3) nada de conclusivo foi feito relacionando ruído ocupacional e gravidez.

Segundo NIEMTZOW, o trabalho de LALANDE - único que trata especificamente do assunto do assunto - não possui grande valor, devia à falta de grupo controle em sua pesquisa.
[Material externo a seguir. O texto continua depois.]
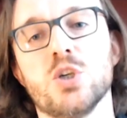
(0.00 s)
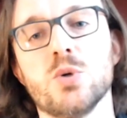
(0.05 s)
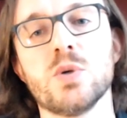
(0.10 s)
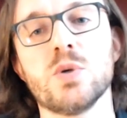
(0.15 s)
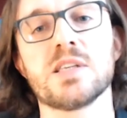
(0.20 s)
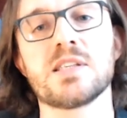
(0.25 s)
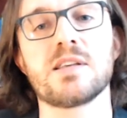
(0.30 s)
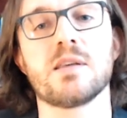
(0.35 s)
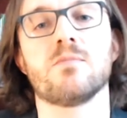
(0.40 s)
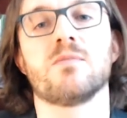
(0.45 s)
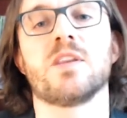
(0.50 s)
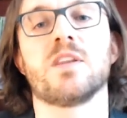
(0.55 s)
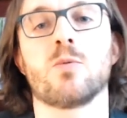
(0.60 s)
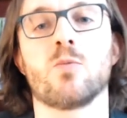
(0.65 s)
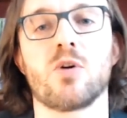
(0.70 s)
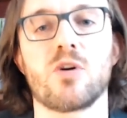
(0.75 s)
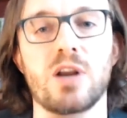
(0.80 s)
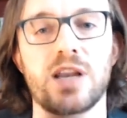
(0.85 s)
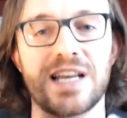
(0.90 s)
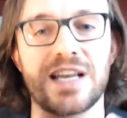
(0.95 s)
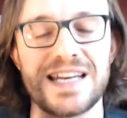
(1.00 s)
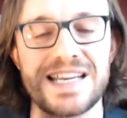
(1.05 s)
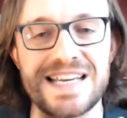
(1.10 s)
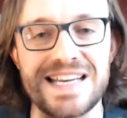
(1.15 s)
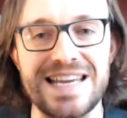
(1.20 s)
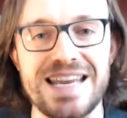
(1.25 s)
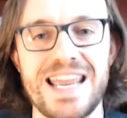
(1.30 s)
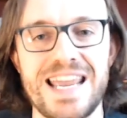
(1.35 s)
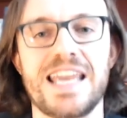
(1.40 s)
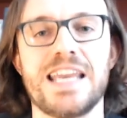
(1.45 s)
doing something where I can
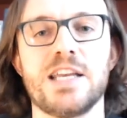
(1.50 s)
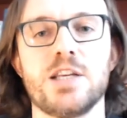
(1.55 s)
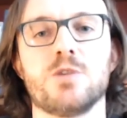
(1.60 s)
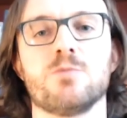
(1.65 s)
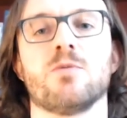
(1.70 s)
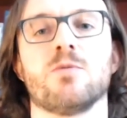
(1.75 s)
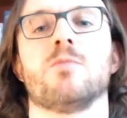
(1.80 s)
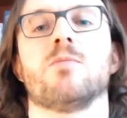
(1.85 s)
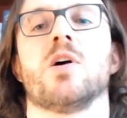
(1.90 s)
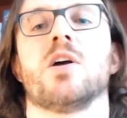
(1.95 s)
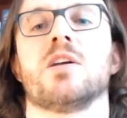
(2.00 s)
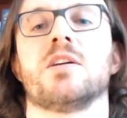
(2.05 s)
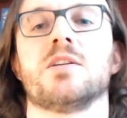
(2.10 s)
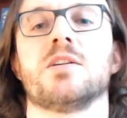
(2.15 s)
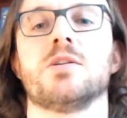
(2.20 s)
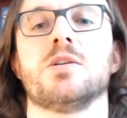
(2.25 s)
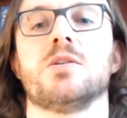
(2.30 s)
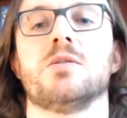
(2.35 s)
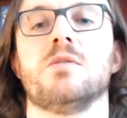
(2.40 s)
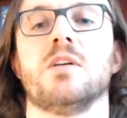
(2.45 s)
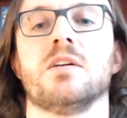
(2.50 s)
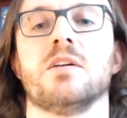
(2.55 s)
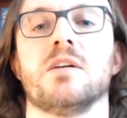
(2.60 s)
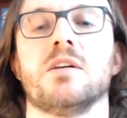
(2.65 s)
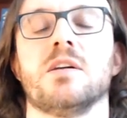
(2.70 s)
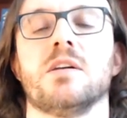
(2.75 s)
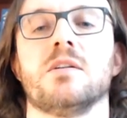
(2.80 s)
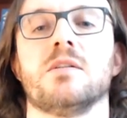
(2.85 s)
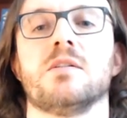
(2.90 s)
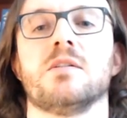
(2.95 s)
engage my mind
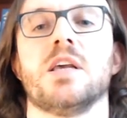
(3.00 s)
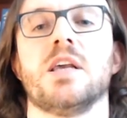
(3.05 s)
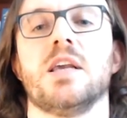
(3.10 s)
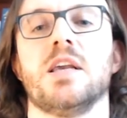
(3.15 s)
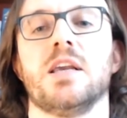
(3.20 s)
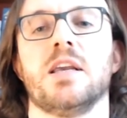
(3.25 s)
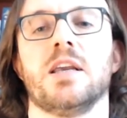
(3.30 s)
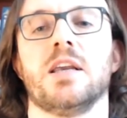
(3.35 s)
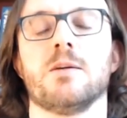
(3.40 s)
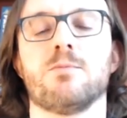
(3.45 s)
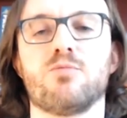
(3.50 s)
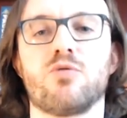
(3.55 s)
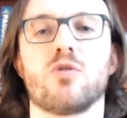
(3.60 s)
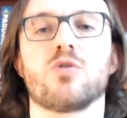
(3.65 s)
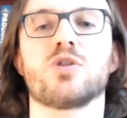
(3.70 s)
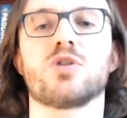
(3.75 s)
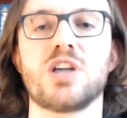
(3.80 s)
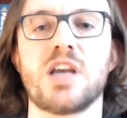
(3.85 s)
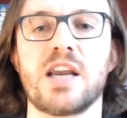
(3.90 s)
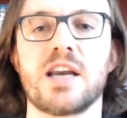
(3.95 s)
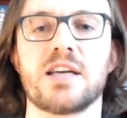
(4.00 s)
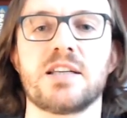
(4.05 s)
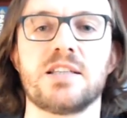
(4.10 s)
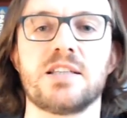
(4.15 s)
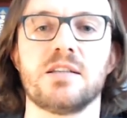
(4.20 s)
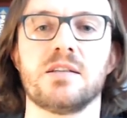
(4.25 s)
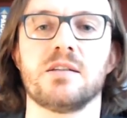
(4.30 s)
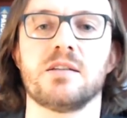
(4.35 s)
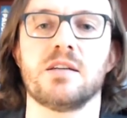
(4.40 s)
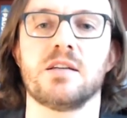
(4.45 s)
in a project,
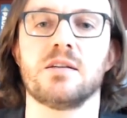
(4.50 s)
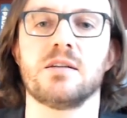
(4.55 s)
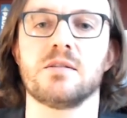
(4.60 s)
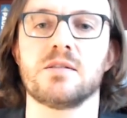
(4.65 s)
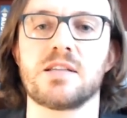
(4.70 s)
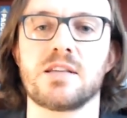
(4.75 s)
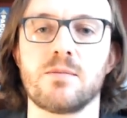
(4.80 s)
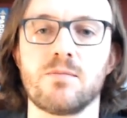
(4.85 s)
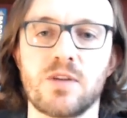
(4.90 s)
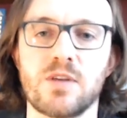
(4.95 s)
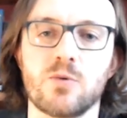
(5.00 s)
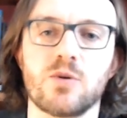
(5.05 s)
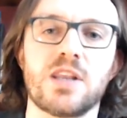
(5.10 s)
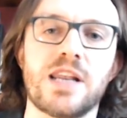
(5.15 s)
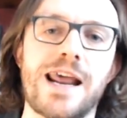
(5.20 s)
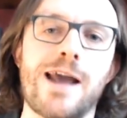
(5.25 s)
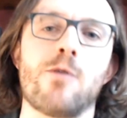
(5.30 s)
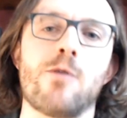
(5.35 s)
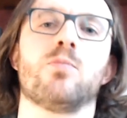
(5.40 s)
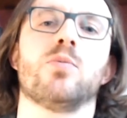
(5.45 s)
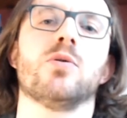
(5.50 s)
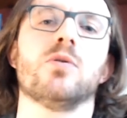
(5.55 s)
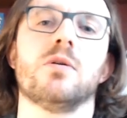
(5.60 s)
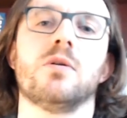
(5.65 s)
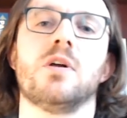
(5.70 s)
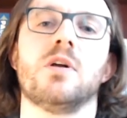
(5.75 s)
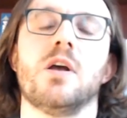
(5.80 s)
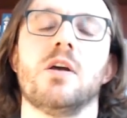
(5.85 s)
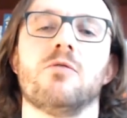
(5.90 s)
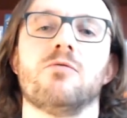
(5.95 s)
in something with an output,
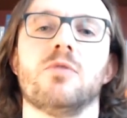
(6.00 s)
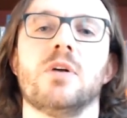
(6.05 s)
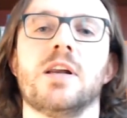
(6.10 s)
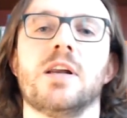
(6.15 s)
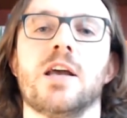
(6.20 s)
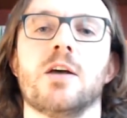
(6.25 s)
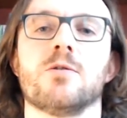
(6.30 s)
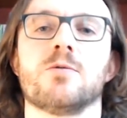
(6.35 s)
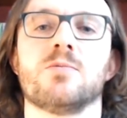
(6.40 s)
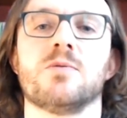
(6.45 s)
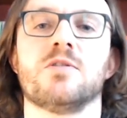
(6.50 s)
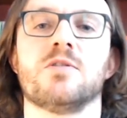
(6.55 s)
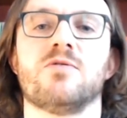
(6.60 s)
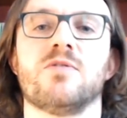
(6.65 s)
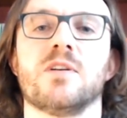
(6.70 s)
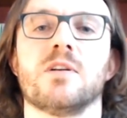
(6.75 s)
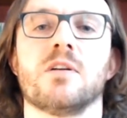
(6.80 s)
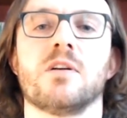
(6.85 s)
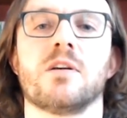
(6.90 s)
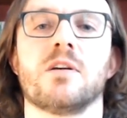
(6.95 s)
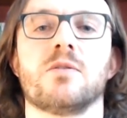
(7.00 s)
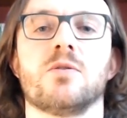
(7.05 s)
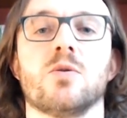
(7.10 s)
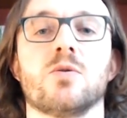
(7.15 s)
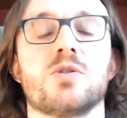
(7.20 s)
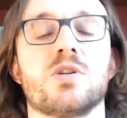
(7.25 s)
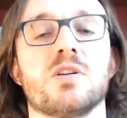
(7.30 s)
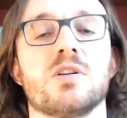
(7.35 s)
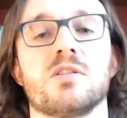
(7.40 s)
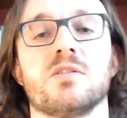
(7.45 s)
really helps me to feel like
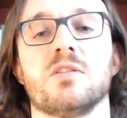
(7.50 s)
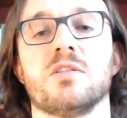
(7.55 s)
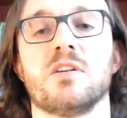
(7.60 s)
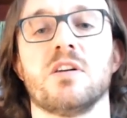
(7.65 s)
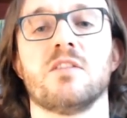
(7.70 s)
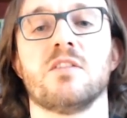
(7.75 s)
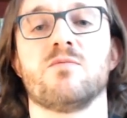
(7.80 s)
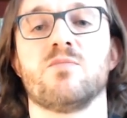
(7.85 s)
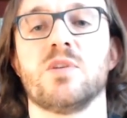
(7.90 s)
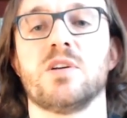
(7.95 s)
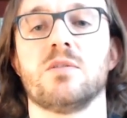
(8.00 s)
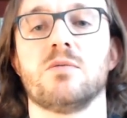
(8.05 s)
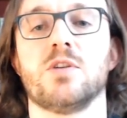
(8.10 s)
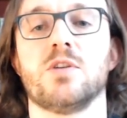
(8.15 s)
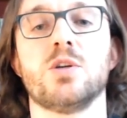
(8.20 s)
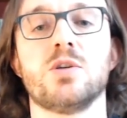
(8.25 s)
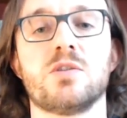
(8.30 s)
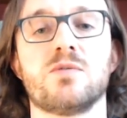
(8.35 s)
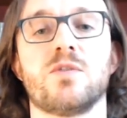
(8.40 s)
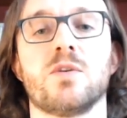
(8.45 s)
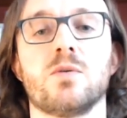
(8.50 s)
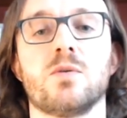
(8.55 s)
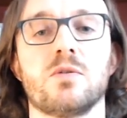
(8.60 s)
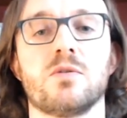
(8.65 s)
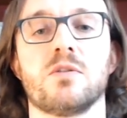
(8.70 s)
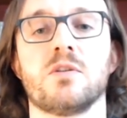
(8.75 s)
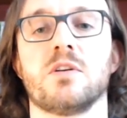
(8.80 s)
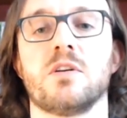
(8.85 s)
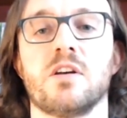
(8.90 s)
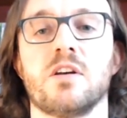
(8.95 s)
not just that I've been useful
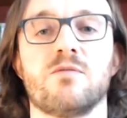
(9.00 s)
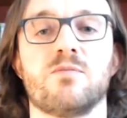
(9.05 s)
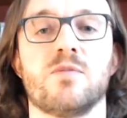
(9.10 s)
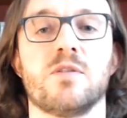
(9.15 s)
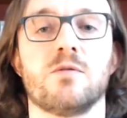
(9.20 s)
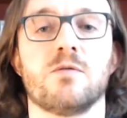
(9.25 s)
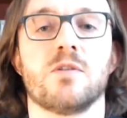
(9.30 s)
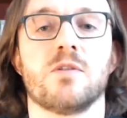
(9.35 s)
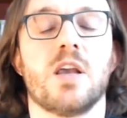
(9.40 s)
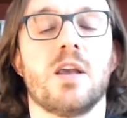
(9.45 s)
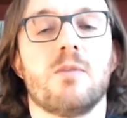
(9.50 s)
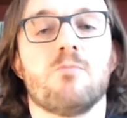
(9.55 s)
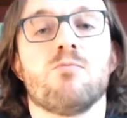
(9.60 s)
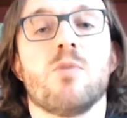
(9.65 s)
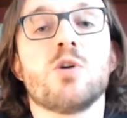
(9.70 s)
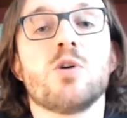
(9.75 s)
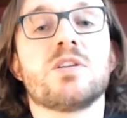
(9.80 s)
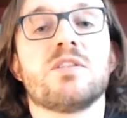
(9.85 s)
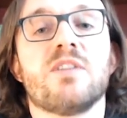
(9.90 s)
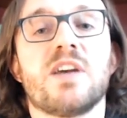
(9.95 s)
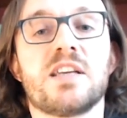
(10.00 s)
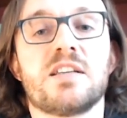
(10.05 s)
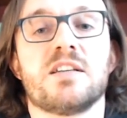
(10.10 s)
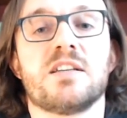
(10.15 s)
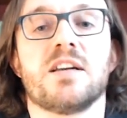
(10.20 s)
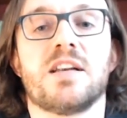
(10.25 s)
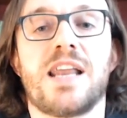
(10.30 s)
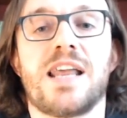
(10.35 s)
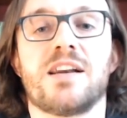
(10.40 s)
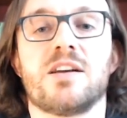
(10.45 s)
or that I've been
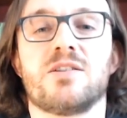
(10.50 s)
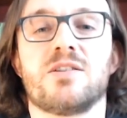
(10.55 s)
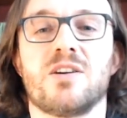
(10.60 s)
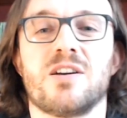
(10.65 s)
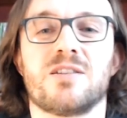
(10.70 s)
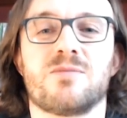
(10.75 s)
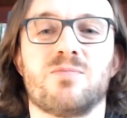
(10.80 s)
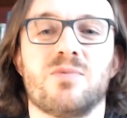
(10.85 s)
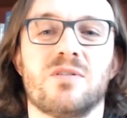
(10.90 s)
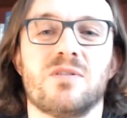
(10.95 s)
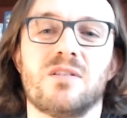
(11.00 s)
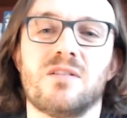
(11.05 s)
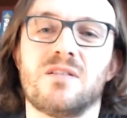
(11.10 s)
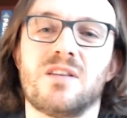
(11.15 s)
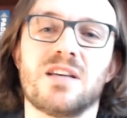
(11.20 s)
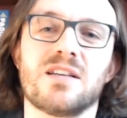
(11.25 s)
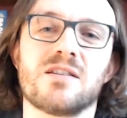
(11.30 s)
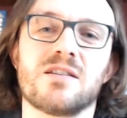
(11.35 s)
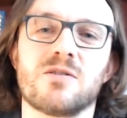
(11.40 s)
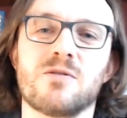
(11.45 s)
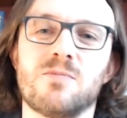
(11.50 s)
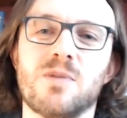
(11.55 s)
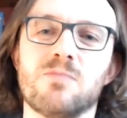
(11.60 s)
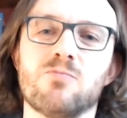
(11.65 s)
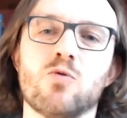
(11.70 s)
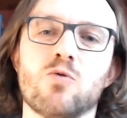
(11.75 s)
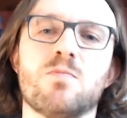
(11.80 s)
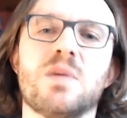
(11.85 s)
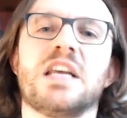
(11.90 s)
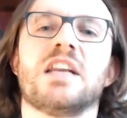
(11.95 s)
motivated and energized, but that things are a bit
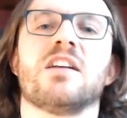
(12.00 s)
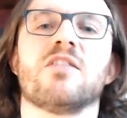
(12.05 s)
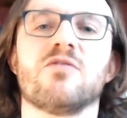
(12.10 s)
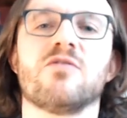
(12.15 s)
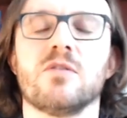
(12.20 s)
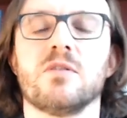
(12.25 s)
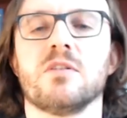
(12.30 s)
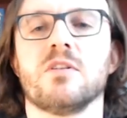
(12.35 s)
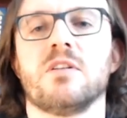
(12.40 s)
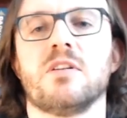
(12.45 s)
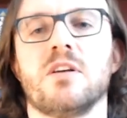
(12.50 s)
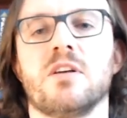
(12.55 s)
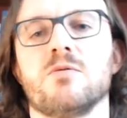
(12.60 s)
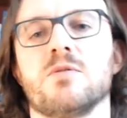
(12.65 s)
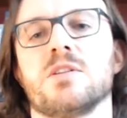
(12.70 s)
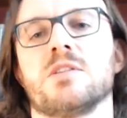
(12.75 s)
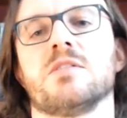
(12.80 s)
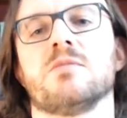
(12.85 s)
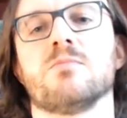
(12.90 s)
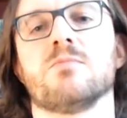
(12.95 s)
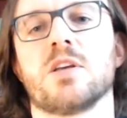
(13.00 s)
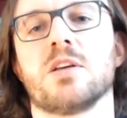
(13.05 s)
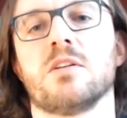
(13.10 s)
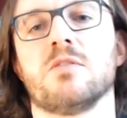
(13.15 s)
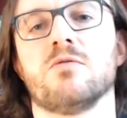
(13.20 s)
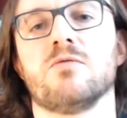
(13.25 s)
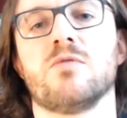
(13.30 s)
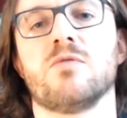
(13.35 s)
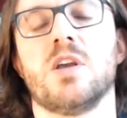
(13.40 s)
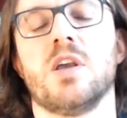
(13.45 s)
more meaningful, that there is some
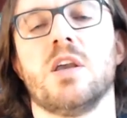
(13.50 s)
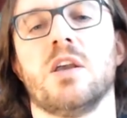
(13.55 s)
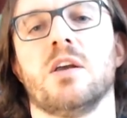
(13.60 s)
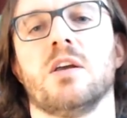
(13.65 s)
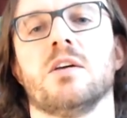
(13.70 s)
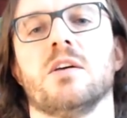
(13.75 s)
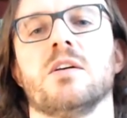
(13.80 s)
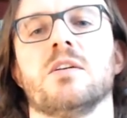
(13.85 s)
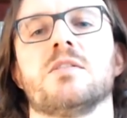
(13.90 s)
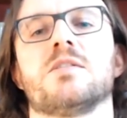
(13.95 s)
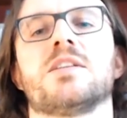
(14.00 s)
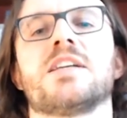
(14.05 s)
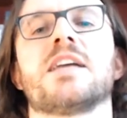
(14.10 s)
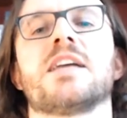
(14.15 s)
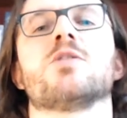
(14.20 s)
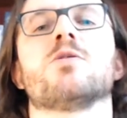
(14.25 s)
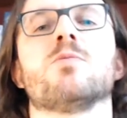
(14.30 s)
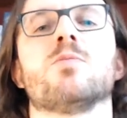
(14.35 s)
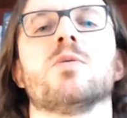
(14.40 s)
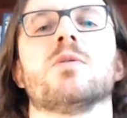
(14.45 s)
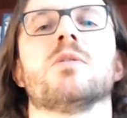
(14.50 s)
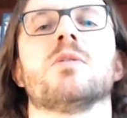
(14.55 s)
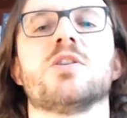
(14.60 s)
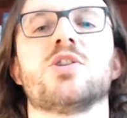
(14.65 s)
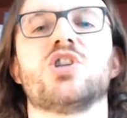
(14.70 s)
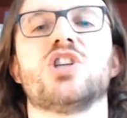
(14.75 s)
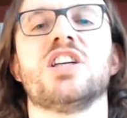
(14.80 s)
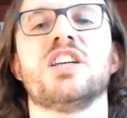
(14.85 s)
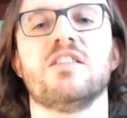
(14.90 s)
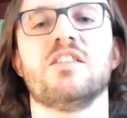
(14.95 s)
kind of tangible
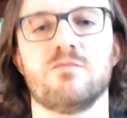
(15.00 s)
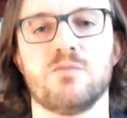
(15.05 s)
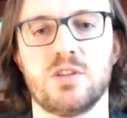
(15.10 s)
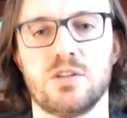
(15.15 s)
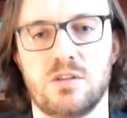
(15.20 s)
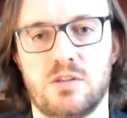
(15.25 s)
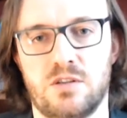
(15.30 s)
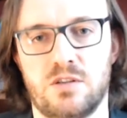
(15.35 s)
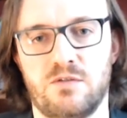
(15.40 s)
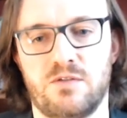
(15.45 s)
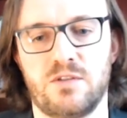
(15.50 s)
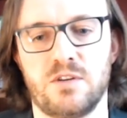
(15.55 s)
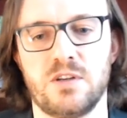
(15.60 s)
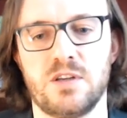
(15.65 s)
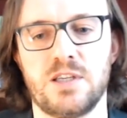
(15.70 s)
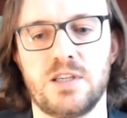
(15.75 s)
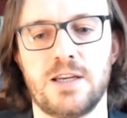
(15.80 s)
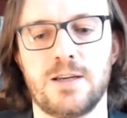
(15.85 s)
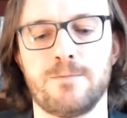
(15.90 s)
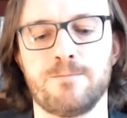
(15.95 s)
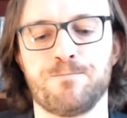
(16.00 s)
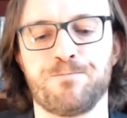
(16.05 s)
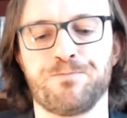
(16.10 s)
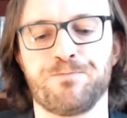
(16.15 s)
achievement for the day.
Baseado nas conclusões do Comitê de Audição, Bioacústica e Biomecânica Americano e de vários pesquisadores, segundo as quais, ruídos de baixas freqüências (abaixo de 500 Hz) são poucos atenuados, sugerimos que trabalhadoras grávidas sejam afastadas temporariamente de postos de trabalho que apresentem esse tipo de ruído. Bem como, ruídos superiores a 85 dB, que segundo LALANDE aumentam o potencial risco de lesão à cóclea do feto.

 

5. Referências Bibliográficas

 

1. ABRAMS, R.M. - Third International Conference on Sound and Vibration in Pregnancy: Women at Work. American Journal of Industrial Medicine. 23:527-9 (1993).

 

2. CAMPO, P. & CNOCKAERT, J.C. - Risques auditifs encourus par le foetus chez la femme enceinte exposée au bruit. Centre de Recherche I'IRES - documentaires n° 137 - 4° trimestre 633-7 (1989).

 

3. KURPPA, K.; RANTALA, K.; NURMINEN, T.; HOLMBERG, P.C.; STARCK, J. - Noise exposure during pregnancy and selected structural malformations in infants. Scand. J. W. Environ & Health, 15:111-6 (1989).

 

4. LALANDE, N.; HETÚ, R.; LAMBERT, J. - Is Occupational Noise Exposure During Pregnancy a Risk Factor of Damage to the Auditory System of the Fetus? American Journal of Industrial Medicine, 10:427-35 (1986).

 

5. MacDONALD. A.D.; MacDONALD, J.C.; ARMSTRONG, B.; CHERRY, N.M.; NOLIM, A.D.; Robert, D. - Prematurity and Work in pregnancy. British Journal of Industrial Medicine. 45:56-62 (1988).

 

6. NIEMTZOW, R.C. - Loud Noise and Pregnancy. Military Medicine. 158:10-2 (1993).

 

7. PERSAUD, T.V.N. - The Pregnant Woman in the Work Place: Potential Embryopathic Risks. Anat. Anz., Jena 170 (1990) 295-300 VEB Gustav Fischer Verlag Jena.

 

8. SORRI, A.; SORRI, M.; ANTTONEN, H.P.; TUIMALA, R.; LAARA, E. - Occupational noise exposure during pregnancy: a case control study. Int. Arch. Occup. Environ. Health 60:279-83 (1988).